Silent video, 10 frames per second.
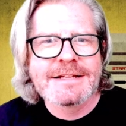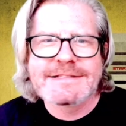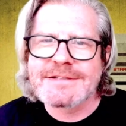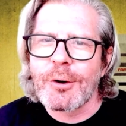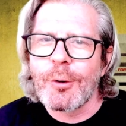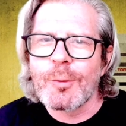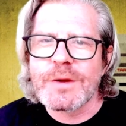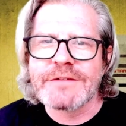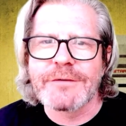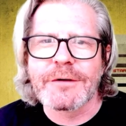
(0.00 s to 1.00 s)
it's all
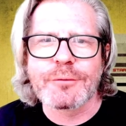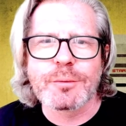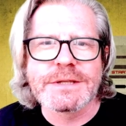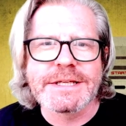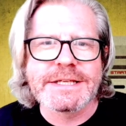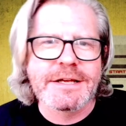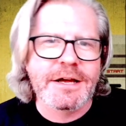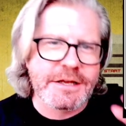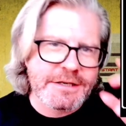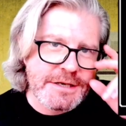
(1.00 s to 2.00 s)
we've ever really
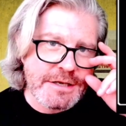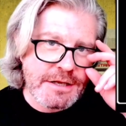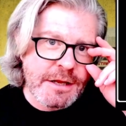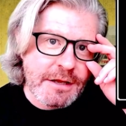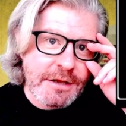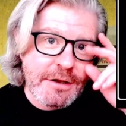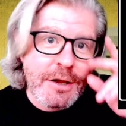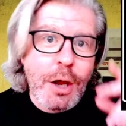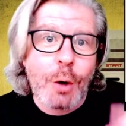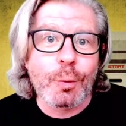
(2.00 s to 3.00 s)
done
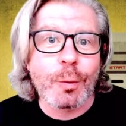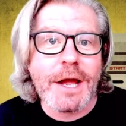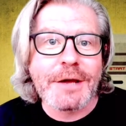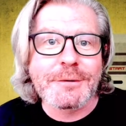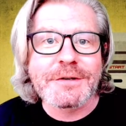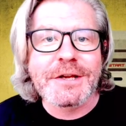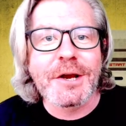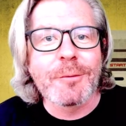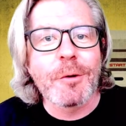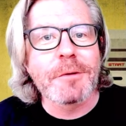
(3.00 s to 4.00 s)
round
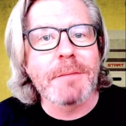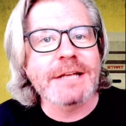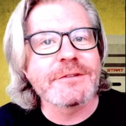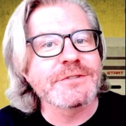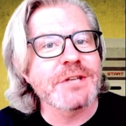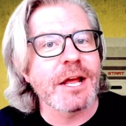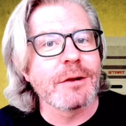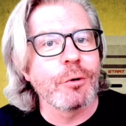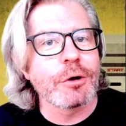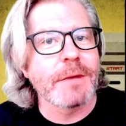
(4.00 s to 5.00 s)
here. Welcome back to the channel.
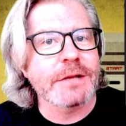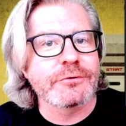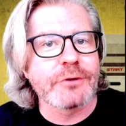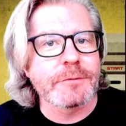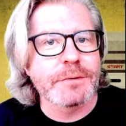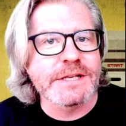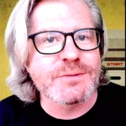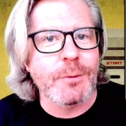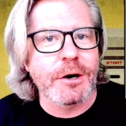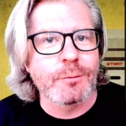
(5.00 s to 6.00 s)
Welcome back to Drink Play
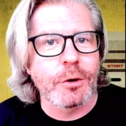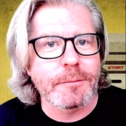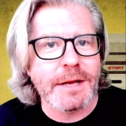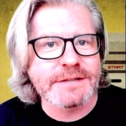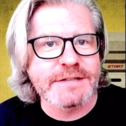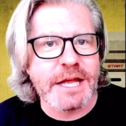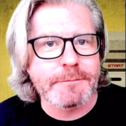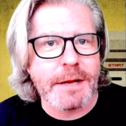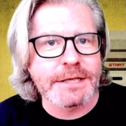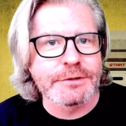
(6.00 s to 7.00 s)
Swear, and welcome back to Like
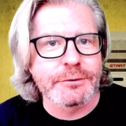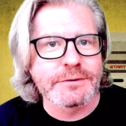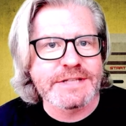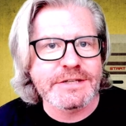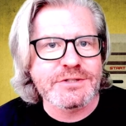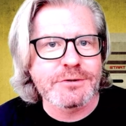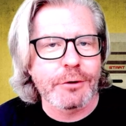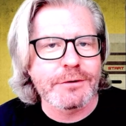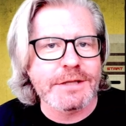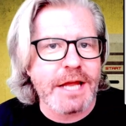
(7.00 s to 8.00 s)
Minded Lunatics. You
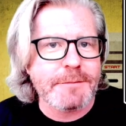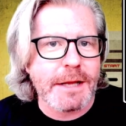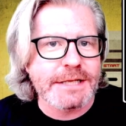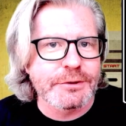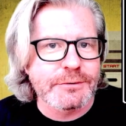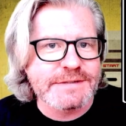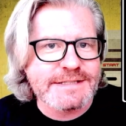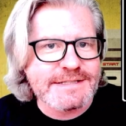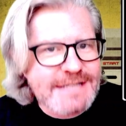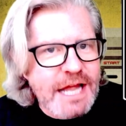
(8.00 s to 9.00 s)
know that Like Minded
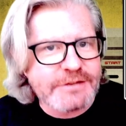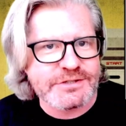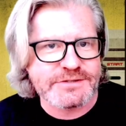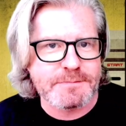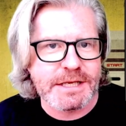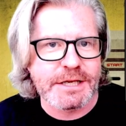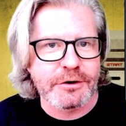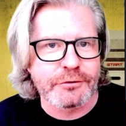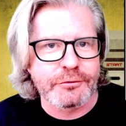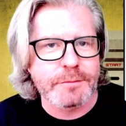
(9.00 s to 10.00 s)
Lunatics is not just me
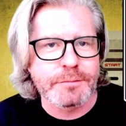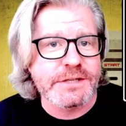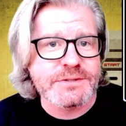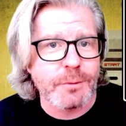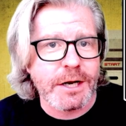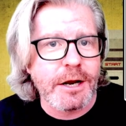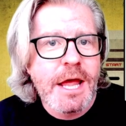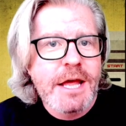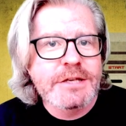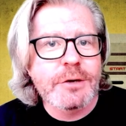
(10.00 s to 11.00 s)
here at Drink Play Swear.
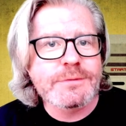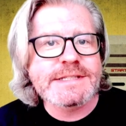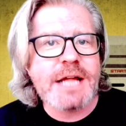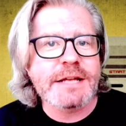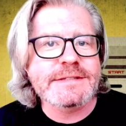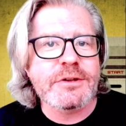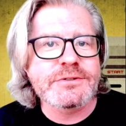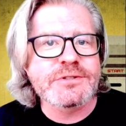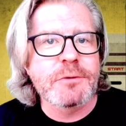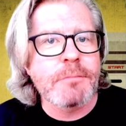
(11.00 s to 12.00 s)
No, it's not. It's
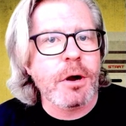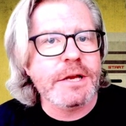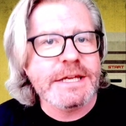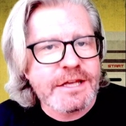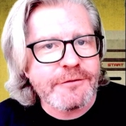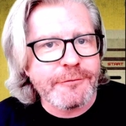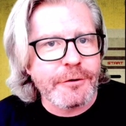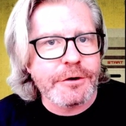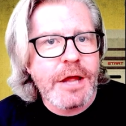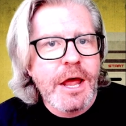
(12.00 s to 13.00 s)
also Mark
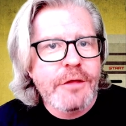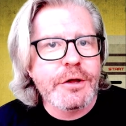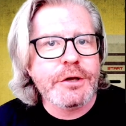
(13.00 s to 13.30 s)
Gifford, the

----------------

AIM OF THE TASK:
The records above must be echoed exactly, minus their pictures.

REPLY:
Silent video, 10 frames per second.
(0.00 s to 1.00 s)
it's all
(1.00 s to 2.00 s)
we've ever really
(2.00 s to 3.00 s)
done
(3.00 s to 4.00 s)
round
(4.00 s to 5.00 s)
here. Welcome back to the channel.
(5.00 s to 6.00 s)
Welcome back to Drink Play
(6.00 s to 7.00 s)
Swear, and welcome back to Like
(7.00 s to 8.00 s)
Minded Lunatics. You
(8.00 s to 9.00 s)
know that Like Minded
(9.00 s to 10.00 s)
Lunatics is not just me
(10.00 s to 11.00 s)
here at Drink Play Swear.
(11.00 s to 12.00 s)
No, it's not. It's
(12.00 s to 13.00 s)
also Mark
(13.00 s to 13.30 s)
Gifford, the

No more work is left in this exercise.